( 22 décembre, 2010 )

Au-delà des questions

Au-delà des questions

Penser… l’éternité…
Langueur immortelle…
Ou gloire ressucitée…
A jamais…

Penser… Ce qu’il y a après…
Froid, vide sidéral,
Ou azur de volupté ?
La vie, fugace étincelle,
S’évanouit, fuit, avec célérité.

Où va la nef du monde ?
Par dela la tombe,
Où va le coeur des hommes ?

Au delà de la première sphère, l’esprit s’envole vers l’infini de la pensée.
Derrière les lignes de nuages repose la vérité
Dans le vide interstellaire, apaisant nos rancoeurs,
Si point de dieu au ciel, cherche donc en ton coeur.

Par cent fois mon esprit,
Pour percer le mystère,
S’est échappé vers les limbes,
Territoires interdits pour la pensée.

Par cent fois sans espoir ni réponse,
Ayant perdu tout sang froid,
J’en suis revenu harassé,
Le corps brisé, le coeur enfiévré,
En proie aux sueurs froides.

Car, au delà de la raison, l’âme s’égare et l’effroi saisit
Celui qui ose errer sur le sentier de la sublime vérité,
Se damne à penser le néant,
Marchant en intrus sur la chaussée des géants.

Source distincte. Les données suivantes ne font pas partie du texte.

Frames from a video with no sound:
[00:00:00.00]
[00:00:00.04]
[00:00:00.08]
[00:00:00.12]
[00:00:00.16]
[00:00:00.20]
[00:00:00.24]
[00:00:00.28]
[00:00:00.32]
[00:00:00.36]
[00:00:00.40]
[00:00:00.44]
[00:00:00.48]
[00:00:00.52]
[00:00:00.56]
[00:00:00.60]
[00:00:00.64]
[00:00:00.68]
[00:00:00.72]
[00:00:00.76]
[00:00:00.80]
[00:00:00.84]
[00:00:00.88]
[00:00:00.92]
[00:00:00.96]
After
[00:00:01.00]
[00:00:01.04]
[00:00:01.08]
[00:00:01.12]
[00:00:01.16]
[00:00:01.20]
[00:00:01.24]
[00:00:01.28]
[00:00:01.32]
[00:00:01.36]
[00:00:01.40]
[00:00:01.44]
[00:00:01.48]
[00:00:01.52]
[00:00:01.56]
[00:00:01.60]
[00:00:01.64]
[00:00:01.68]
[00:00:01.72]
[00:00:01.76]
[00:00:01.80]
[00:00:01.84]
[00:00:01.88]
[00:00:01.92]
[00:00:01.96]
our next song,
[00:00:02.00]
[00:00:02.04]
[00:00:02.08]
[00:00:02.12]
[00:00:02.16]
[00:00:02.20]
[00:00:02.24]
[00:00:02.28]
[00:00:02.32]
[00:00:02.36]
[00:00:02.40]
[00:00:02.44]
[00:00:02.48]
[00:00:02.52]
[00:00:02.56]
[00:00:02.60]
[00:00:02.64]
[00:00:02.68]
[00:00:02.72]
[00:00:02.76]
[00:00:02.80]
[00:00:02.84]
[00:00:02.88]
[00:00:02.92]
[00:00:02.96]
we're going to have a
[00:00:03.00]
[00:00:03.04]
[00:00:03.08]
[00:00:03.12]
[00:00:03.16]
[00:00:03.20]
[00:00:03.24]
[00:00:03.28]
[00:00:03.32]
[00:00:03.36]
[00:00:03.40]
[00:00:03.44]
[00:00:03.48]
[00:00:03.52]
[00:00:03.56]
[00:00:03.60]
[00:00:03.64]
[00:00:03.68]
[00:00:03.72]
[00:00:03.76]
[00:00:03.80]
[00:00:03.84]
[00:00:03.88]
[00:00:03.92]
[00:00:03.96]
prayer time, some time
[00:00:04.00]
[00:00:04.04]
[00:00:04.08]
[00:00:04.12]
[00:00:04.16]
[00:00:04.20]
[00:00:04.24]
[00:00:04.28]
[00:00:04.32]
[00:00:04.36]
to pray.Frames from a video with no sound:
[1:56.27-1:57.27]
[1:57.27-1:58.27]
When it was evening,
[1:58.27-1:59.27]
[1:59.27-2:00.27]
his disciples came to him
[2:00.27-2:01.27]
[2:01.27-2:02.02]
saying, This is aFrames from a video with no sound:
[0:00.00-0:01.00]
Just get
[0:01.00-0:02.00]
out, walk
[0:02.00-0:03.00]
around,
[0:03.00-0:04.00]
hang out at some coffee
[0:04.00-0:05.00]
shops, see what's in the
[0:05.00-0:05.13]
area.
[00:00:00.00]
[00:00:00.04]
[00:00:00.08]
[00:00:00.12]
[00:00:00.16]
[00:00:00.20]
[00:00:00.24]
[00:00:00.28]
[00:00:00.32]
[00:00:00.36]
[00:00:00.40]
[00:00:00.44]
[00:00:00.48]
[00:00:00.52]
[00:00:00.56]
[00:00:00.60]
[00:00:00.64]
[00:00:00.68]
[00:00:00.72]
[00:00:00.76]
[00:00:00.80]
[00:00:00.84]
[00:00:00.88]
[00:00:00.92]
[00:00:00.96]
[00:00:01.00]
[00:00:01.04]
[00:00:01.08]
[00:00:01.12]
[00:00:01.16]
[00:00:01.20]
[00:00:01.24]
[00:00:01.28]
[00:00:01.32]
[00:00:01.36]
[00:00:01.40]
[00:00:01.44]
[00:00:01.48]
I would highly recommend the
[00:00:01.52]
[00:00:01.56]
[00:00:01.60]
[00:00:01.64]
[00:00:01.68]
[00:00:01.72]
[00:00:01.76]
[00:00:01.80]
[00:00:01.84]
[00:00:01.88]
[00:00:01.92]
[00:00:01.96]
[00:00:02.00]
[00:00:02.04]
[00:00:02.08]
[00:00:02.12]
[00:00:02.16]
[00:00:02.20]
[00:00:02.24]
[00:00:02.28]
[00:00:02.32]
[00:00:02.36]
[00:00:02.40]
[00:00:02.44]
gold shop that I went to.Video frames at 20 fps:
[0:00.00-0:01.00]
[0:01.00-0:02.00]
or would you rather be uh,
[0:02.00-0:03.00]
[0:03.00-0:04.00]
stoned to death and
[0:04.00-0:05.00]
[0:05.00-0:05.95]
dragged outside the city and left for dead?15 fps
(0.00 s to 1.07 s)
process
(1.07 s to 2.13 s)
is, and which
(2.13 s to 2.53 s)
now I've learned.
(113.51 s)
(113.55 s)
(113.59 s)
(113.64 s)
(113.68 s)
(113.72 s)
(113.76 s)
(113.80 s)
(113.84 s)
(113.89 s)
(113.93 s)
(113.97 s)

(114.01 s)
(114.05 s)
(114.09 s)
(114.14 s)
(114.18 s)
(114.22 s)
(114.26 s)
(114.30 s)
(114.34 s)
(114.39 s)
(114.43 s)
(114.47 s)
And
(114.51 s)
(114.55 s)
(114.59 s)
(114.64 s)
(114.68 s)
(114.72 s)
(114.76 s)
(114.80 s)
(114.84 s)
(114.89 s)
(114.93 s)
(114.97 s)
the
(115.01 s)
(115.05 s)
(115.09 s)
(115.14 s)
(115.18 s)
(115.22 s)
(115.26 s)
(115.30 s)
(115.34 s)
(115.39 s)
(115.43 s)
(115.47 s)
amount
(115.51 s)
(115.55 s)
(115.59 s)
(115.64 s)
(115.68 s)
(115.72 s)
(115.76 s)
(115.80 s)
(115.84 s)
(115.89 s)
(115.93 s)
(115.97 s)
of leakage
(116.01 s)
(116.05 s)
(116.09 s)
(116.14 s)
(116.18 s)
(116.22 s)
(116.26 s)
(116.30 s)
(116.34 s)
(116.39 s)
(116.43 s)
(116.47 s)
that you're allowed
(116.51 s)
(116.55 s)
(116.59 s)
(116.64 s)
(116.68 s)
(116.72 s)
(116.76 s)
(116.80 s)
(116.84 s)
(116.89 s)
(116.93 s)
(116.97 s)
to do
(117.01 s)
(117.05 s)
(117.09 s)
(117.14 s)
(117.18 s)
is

Au delà de la ligne bleue de la vie dorment les eaux noires de l’Acheron.
La terre, s’étant fendue, se referme-t-elle sur le corps sans vie ?
Ou libère-t-elle les tréfonds de l’âme,
La pureté de l’esprit.

Incapable de répondre,
Je torturais mon âme.
Aurais aimé sonder le trou noir,
Trouver la clé du drame.

Incapable à en perdre la raison,
Je laissai de côté toute foi,
Abandonnai tout horizon,
Comme, reclus en cage, le lion.

Je cherchais la réponse loin au dessus de moi,
Alors qu’elle repose là, au fond de toi.
Je pactisais avec mes démons,
Alors que tes yeux, ta bouche, tes bras étaient ma rédemption.

S’il n’est en moi, le salut est en toi, ma soeur,
Si la vie me fuit, elle rayonne en toi, amie,
Si mon temps est compté en jours,
Si je ne suis immortel,
Tous deux nous le sommes, mon amour.